Eric championed Peninsula-wide investments in cutting-edge wildfire detection technology, including the Pano AI camera network — 360-degree ultra-high-definition cameras that use artificial intelligence to scan up to 15 miles and alert first responders in real time. He helped elevate home hardening and defensible space efforts, giving residents practical, low-cost steps to protect their homes. And he supported the City's expanded year-round vegetation management program, clearing approximately 300 acres annually to reduce wildfire fuel and protect surrounding neighborhoods.

That record matters — because the next emergency isn't a question of if, but when.

The Challenge

The devastating fires that struck the Pacific Palisades and Malibu communities were a tragic reminder that emergency preparedness is no longer optional — it's urgent. Extreme weather disasters driven by climate change are becoming more frequent and more destructive, and our communities need leaders who have actually managed crises, not just debated them.

But emergency preparedness isn't just about the disaster itself. When wildfires, landslides, or floods strike, they create cascading crises — families lose homes, insurance claims stall, businesses close, and entire neighborhoods face long-term economic damage. We need a comprehensive approach that prepares communities before disaster strikes, responds effectively when it does, and ensures families can rebuild without being left behind.

How Eric Will Lead

Eric will bring his proven crisis leadership to the State Senate — applying the same approach that made Rancho Palos Verdes more resilient:

  • Expand wildfire prevention and early detection — building on the $170 million recently allocated for early action wildfire response, and scaling the kind of Pano AI fire detection systems, home hardening programs, and brush clearance efforts he championed in Rancho Palos Verdes.

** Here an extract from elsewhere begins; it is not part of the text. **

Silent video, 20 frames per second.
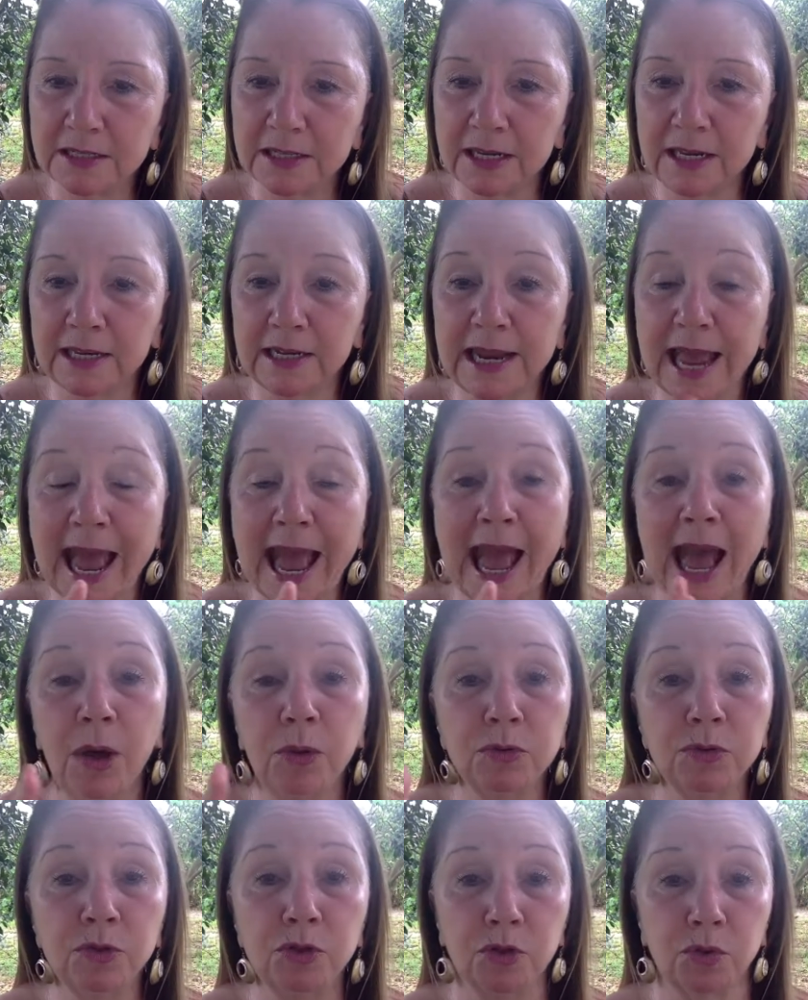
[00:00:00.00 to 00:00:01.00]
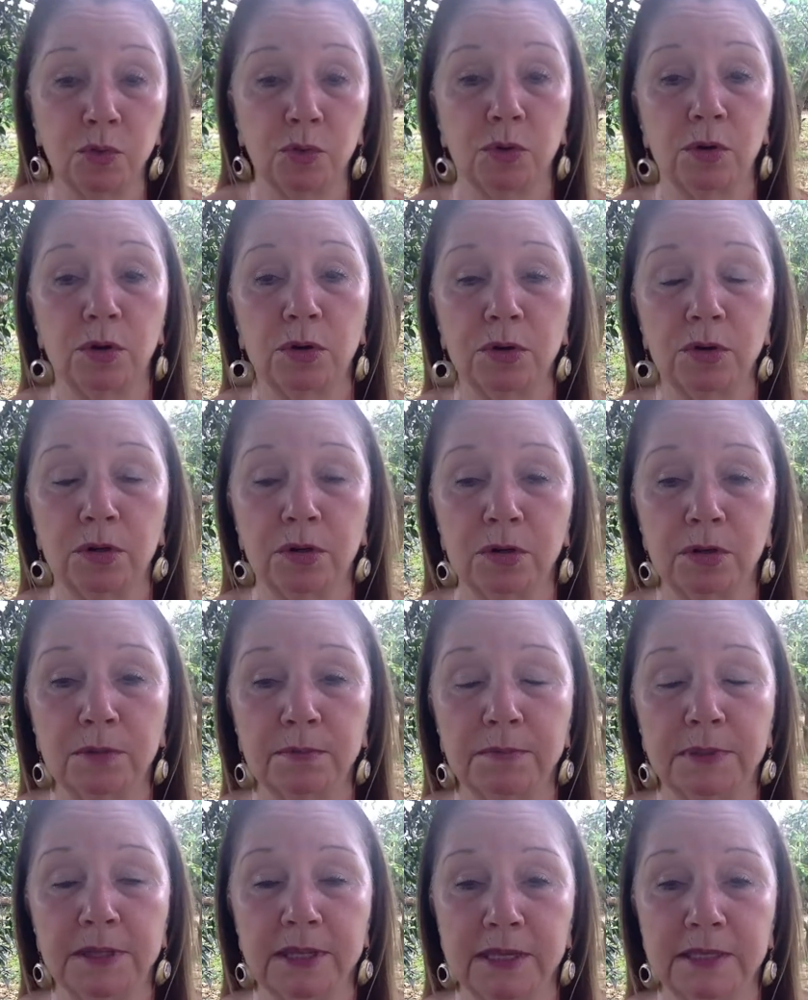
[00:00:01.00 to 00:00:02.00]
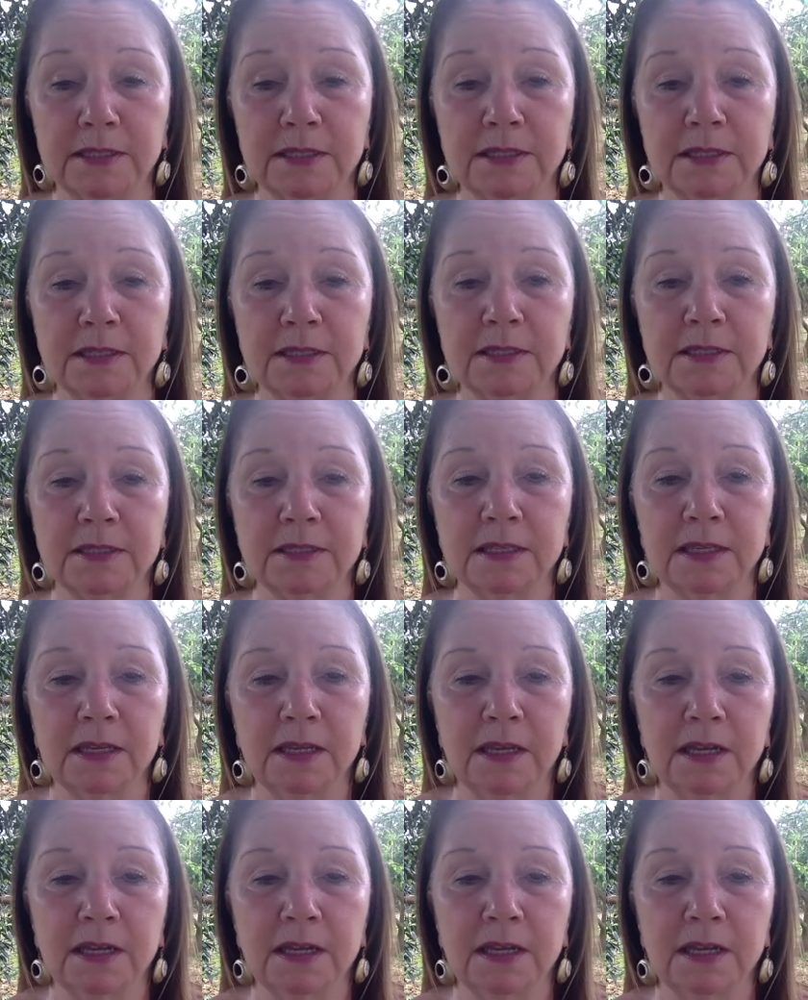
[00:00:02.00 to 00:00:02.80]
in outdoor places,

  • Invest in community-level preparedness — helping communities develop emergency plans that account for the cascading impacts of disasters on housing, insurance, and local economies.

  • Support communities managing water-related emergencies — applying the lessons learned from the Portuguese Bend Landslides to protect families in landslide- and flood-prone areas across our communities.

  • Strengthen coordination across jurisdictions — ensuring rapid, seamless communication between emergency response agencies during natural disasters, replicating the Peninsula-wide collaboration he led.

  • Recruit the next generation of first responders — investing in local fire academies to build the pipeline of firefighters, paramedics, and lifeguards our communities need.

  • Hold insurance companies accountable — demanding that insurers process claims rapidly after disasters so families aren't facing financial crises on top of personal ones.

  • Ensure every family can rebuild — because no one who has done everything right should lose everything and be left to navigate recovery alone.